Maryland USA (he/him)
Supporter
United States
If there are two birds, that would point toward juvenile Horned Lark rather than the locally rare Sprague's Pipit.

My thinking was: given the choice between Sprague's Pipit and juvenile Horned Lark, the fact that there were two birds running around Corn Creek at fairly close range points toward the common breeding species Horned Lark and away from the locally rare (and apparently a state review species) Sprague's Pipit.
 

cnybirder

Well-known member
Well, I can now see that it is a Juvenile Horned Lark.
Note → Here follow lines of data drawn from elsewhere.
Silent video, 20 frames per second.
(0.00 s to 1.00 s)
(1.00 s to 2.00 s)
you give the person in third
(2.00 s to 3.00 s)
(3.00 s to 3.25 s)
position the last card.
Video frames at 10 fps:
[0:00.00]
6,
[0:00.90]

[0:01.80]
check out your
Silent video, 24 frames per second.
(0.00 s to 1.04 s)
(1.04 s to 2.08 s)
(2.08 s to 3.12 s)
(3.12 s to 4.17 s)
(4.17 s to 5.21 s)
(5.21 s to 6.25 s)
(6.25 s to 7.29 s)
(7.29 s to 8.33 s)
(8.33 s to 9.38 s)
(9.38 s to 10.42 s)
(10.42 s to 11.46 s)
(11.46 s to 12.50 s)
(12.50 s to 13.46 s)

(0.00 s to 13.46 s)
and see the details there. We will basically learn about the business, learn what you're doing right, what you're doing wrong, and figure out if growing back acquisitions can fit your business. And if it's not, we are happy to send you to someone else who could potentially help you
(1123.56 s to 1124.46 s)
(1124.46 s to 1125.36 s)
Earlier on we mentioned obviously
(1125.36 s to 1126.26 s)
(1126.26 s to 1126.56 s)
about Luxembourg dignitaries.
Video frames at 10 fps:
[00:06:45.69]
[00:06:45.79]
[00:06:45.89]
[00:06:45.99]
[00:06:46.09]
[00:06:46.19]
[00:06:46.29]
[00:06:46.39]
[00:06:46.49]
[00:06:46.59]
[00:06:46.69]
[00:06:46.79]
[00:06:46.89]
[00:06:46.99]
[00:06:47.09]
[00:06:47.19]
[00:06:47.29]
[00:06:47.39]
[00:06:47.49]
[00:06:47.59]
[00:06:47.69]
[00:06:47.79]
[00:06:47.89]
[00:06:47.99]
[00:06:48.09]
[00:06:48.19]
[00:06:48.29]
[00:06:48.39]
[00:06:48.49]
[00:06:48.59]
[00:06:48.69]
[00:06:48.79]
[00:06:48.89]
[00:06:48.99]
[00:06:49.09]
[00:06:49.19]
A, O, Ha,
That is the first thing I thought it was but the pinkish legs and large bill threw me off. Sibley illustrates a smaller bill (perhaps the bill length differs between subspecies) and black legs.
However I should have stuck with Horned Lark due to the wing length (which I did notice but for some reason dismissed it).

I am glad we have this sort of discussions here on Birdforum. I certainly learned a few things!